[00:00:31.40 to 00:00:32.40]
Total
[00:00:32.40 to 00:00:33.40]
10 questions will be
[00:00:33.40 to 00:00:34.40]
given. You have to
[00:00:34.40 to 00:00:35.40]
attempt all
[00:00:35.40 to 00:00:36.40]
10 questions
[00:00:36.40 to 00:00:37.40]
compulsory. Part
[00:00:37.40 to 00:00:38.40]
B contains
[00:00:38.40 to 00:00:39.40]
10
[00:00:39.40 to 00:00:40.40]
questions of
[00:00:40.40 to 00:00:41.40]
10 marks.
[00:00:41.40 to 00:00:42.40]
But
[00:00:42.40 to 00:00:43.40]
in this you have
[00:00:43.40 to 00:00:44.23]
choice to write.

========

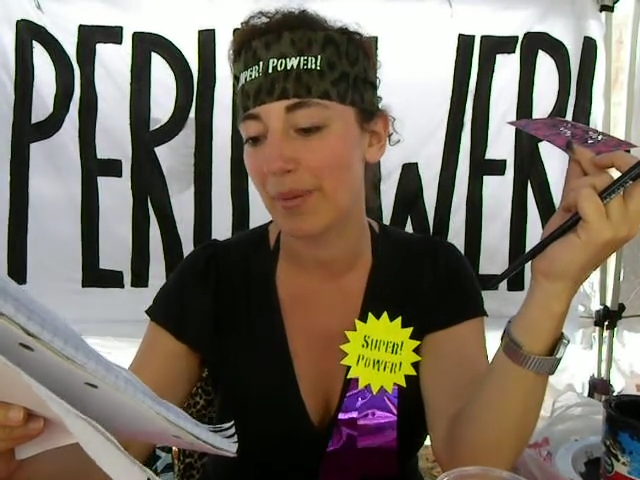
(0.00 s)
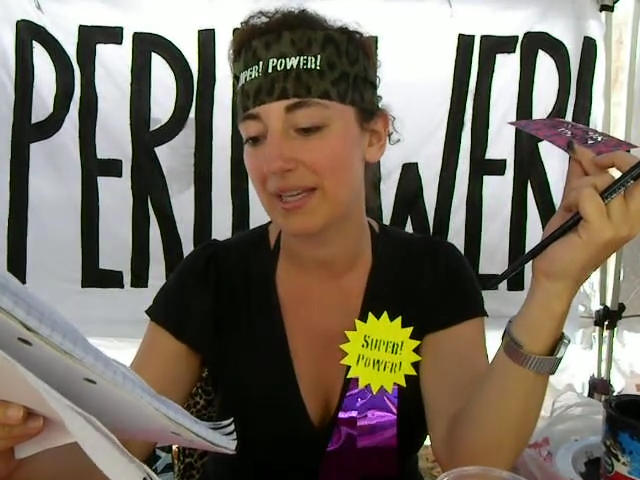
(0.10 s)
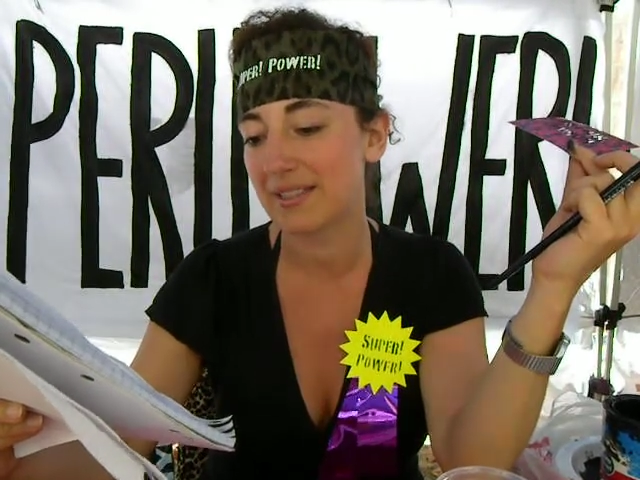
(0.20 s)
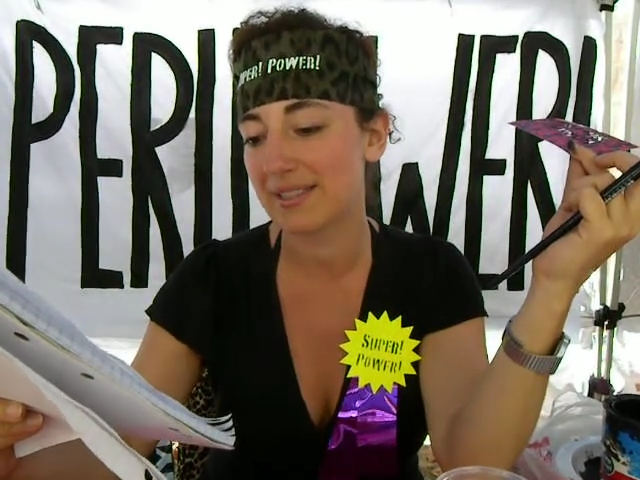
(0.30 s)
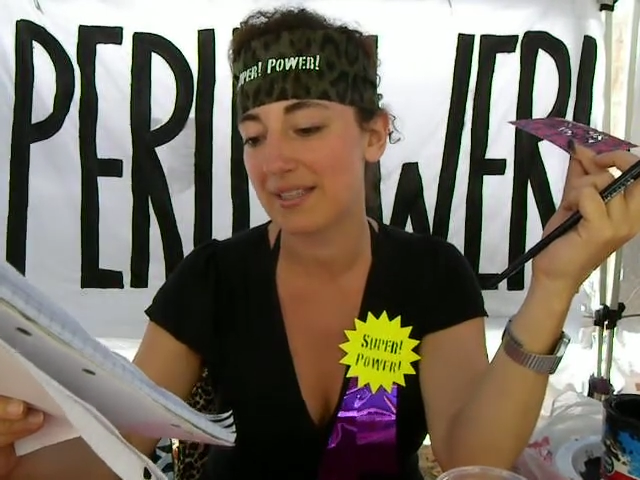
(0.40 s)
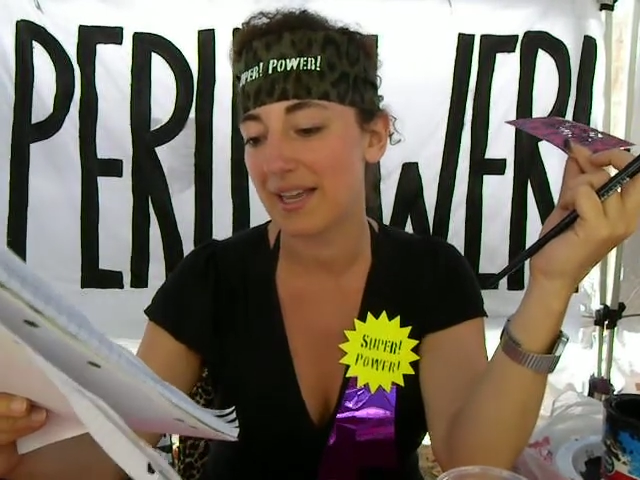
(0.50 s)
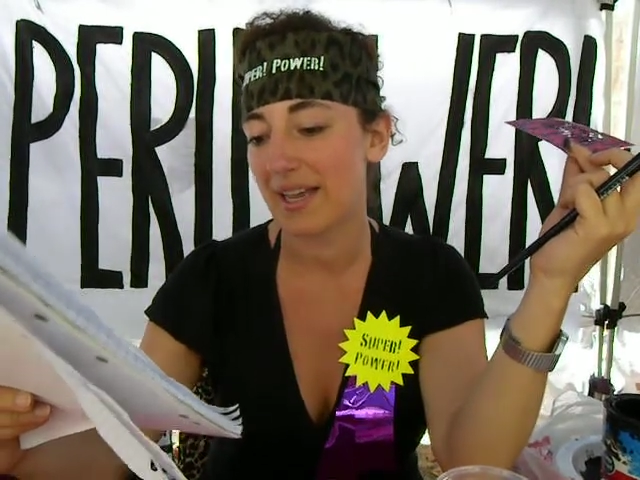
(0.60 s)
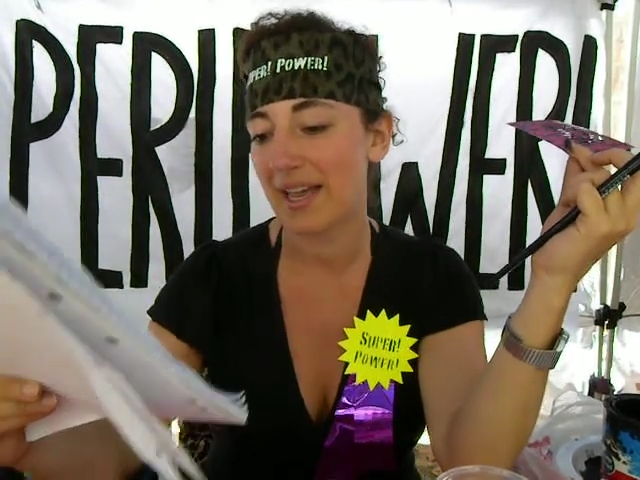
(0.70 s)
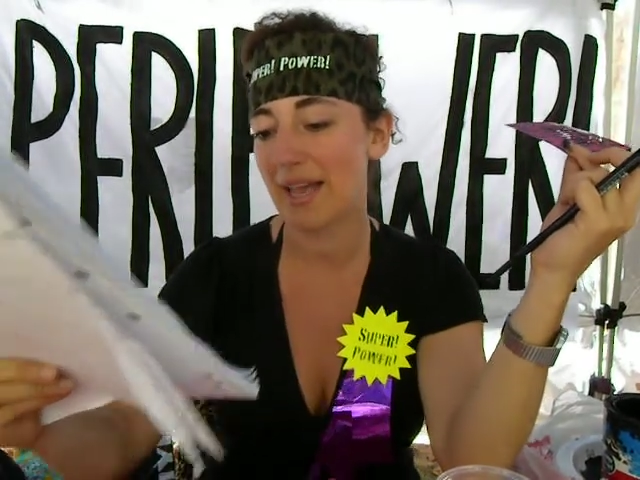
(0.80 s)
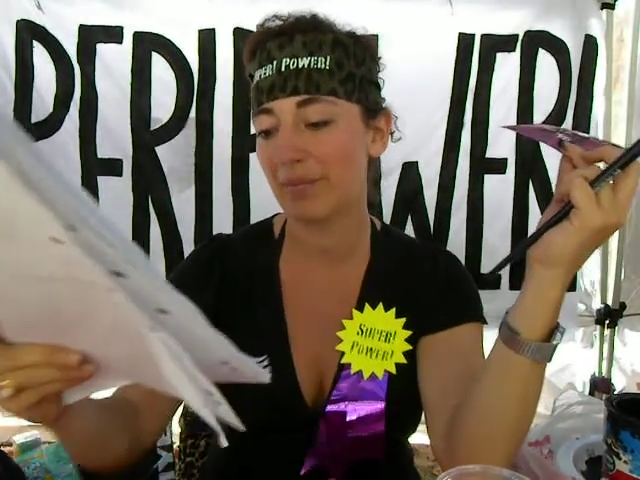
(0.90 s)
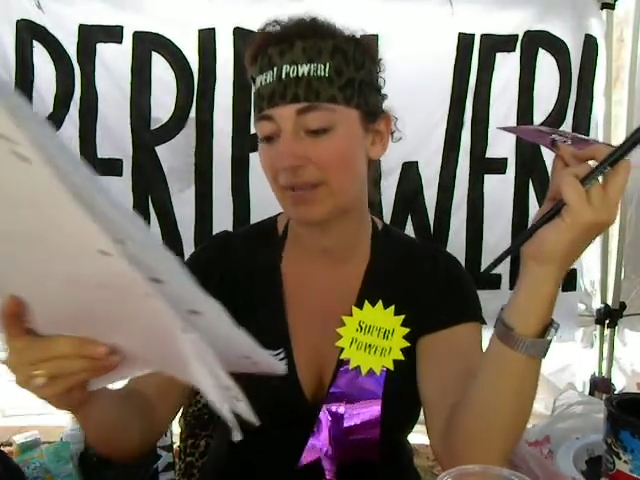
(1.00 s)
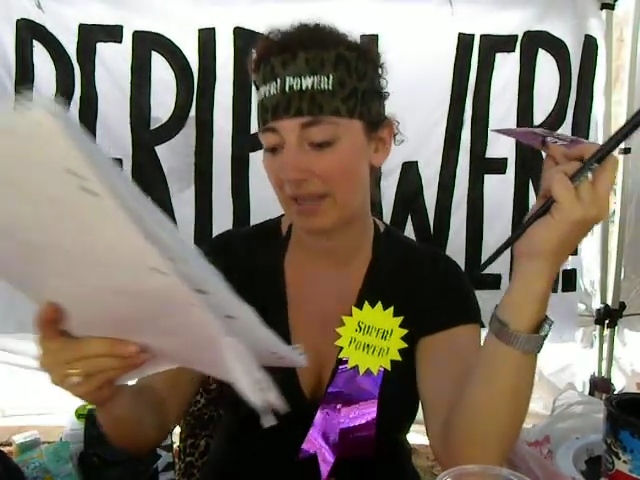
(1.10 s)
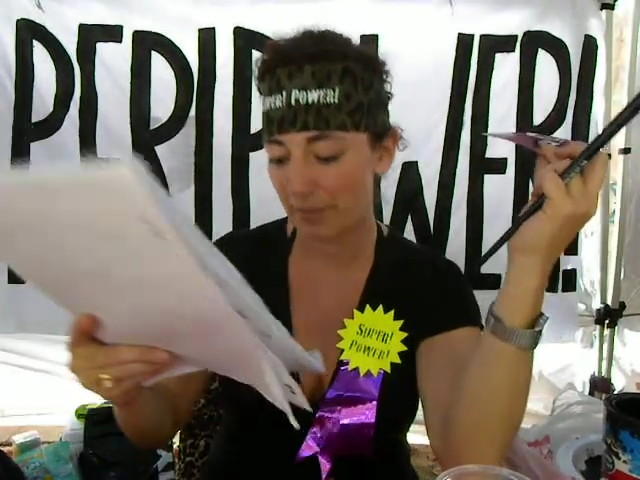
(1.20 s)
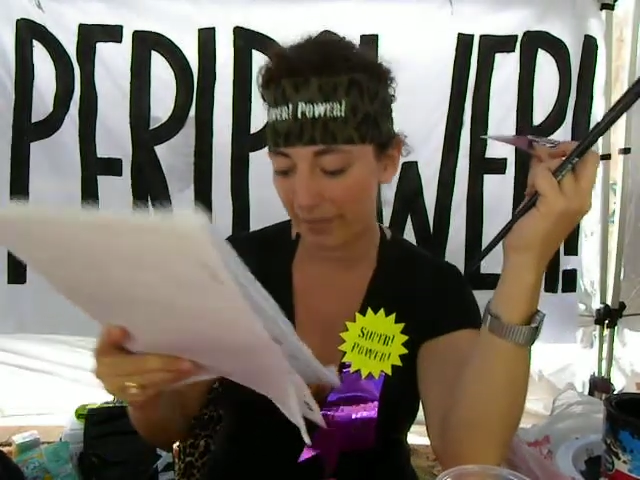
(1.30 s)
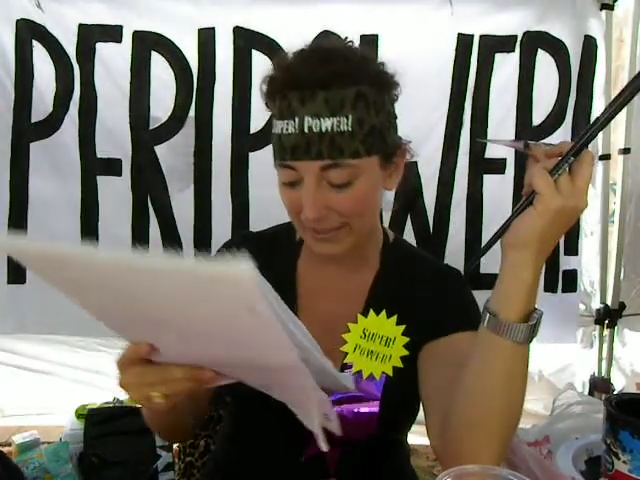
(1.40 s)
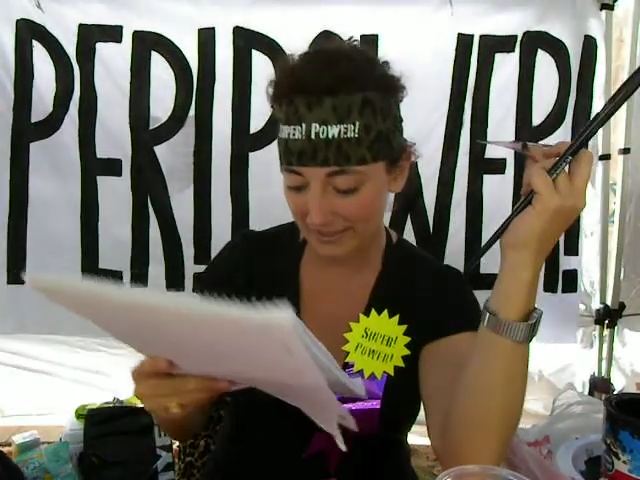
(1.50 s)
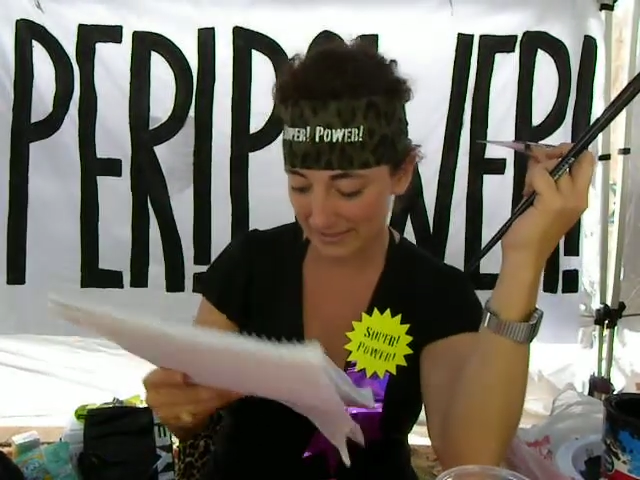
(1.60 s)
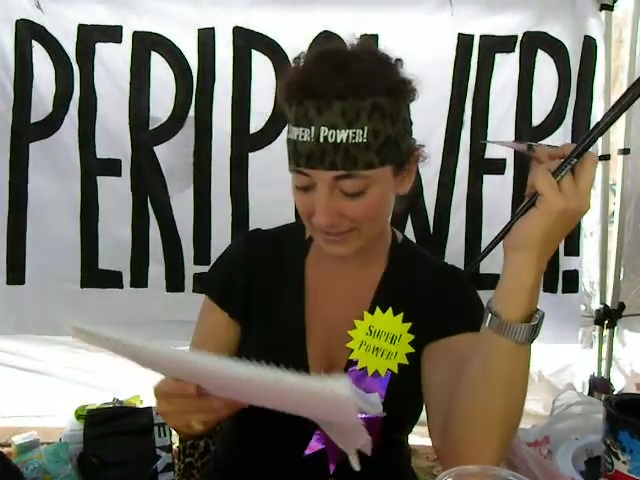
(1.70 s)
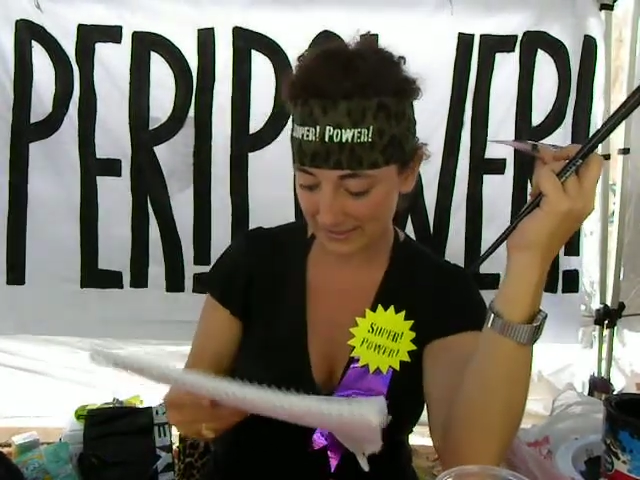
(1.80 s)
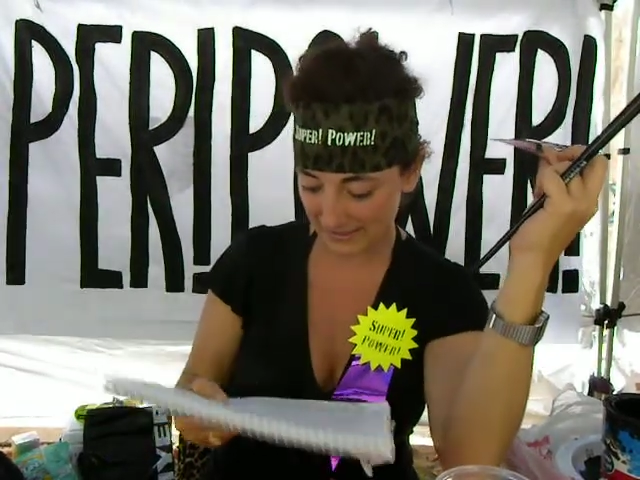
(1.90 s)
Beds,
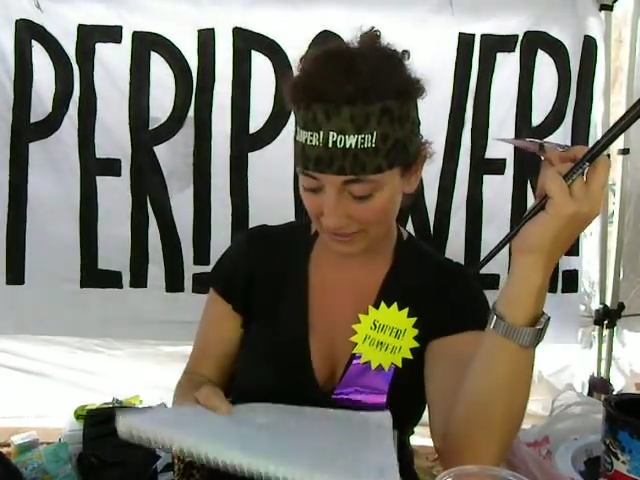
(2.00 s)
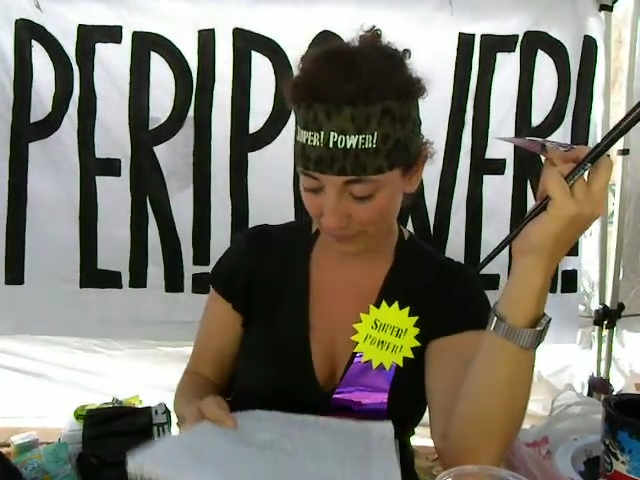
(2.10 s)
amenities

========

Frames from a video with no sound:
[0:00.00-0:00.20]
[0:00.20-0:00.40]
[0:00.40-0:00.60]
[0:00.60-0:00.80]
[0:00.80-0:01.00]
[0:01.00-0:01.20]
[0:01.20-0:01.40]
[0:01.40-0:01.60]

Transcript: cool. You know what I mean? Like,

========

Using the records above, write out exactly the lines between the one holding "[0:00.40-0:00.60]" and the one holding "Transcript: cool. You", inclusive; leave everything else out.

→ COMPLETED EXERCISE
[0:00.40-0:00.60]
[0:00.60-0:00.80]
[0:00.80-0:01.00]
[0:01.00-0:01.20]
[0:01.20-0:01.40]
[0:01.40-0:01.60]

Transcript: cool. You know what I mean? Like,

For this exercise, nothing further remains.